Tuesday, June 11, 2013

LA Port Adopts Billion Dollar Budget

The Los Angeles Harbor Commission has adopted a 2013-14 fiscal year budget of about $1.1 billion for the Port of Los Angeles, including one of the largest annual capital improvement programs in port history.

About $400 million -- or 37% of the total budget – is allotted for capital improvement. Over 8,500 jobs, 6,870 of which are attributable to construction project spending in the coming fiscal year are also supported by the budget.

The Port of Los Angeles’ new fiscal year begins July 1.

“Developing and maintaining a world-class infrastructure is, and continues to be, the overarching strategic priority for the Port of Los Angeles,” Harbor Commission President Cindy Miscikowski said. “Capital improvements and improved efficiency are essential if we’re to maximize cargo flow as well as maintain our position as the nation’s number one container port.”

The capital spending budget earmarks more than $380 million for container terminal and transportation upgrades, including over $99 million at the TraPac container terminal for backland improvements to support future terminal automation as well as construction of a facility to provide on-dock rail capabilities, which will result in all Port of L.A. container terminals equipped with on-dock rail.

Also included is almost $96 million for the installation of electrical power stations at major container terminals including APMT, APL, Evergreen, Yang Ming and China Shipping. The stations reduce emissions from container vessels by using shore side power instead of running on diesel power.
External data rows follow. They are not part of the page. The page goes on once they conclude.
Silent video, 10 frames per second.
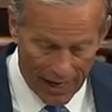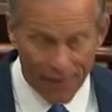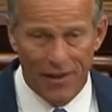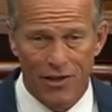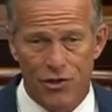
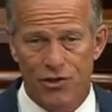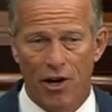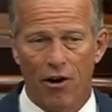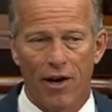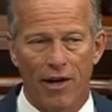And the
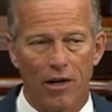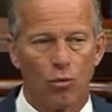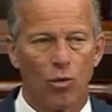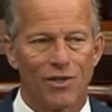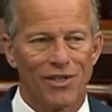hysteria
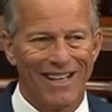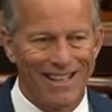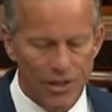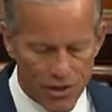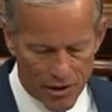was
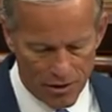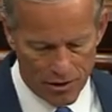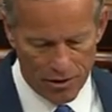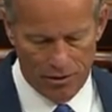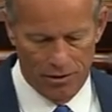
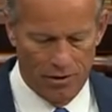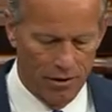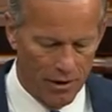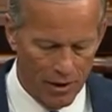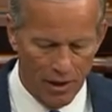instant
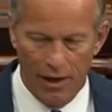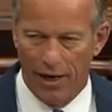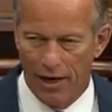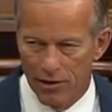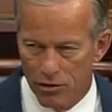
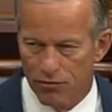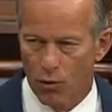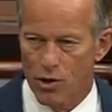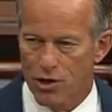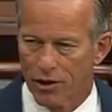and,
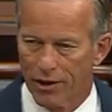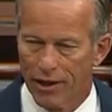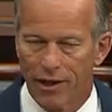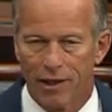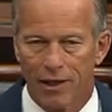
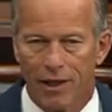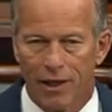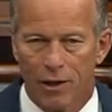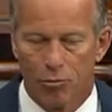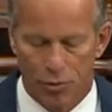unfortunately,
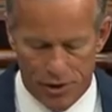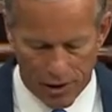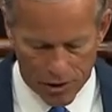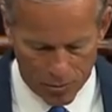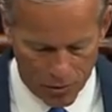
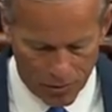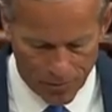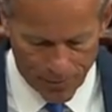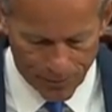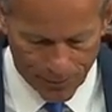predictable.
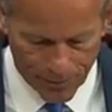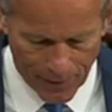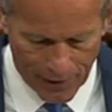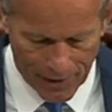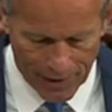
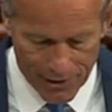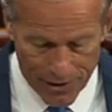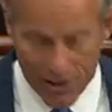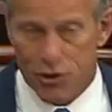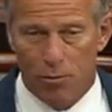
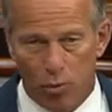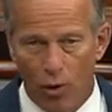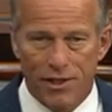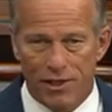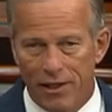
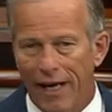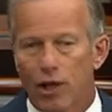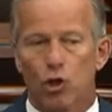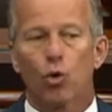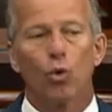Disappointing
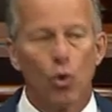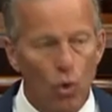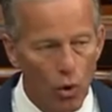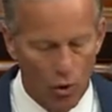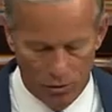and
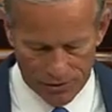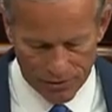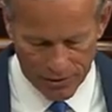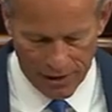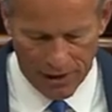cruel,
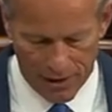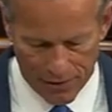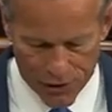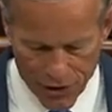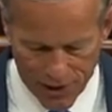
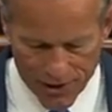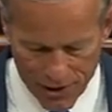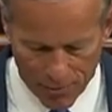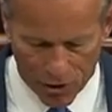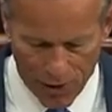the Senate
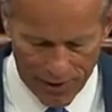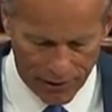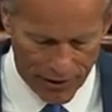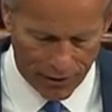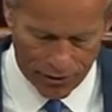Democrat
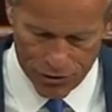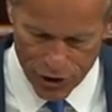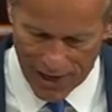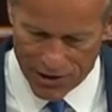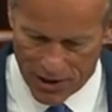leader
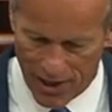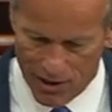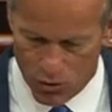chastised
The budget also calls for $41.5 million in construction at China Shipping Terminal, which includes completion of 375 linear feet of expanded wharf and backland improvements; and about $78 million related to construction at the Berth 200 rail yard, a piece of the port’s overall goods movement plan to facilitate more fuel-efficient, faster and safer rail operations throughout the complex.

The newly adopted budget also includes operating revenues of $413 million, an increase of just 3.1 % over the previous fiscal year. Also, proposed operating expenses are slightly lower by 1.9% to $209.1 million.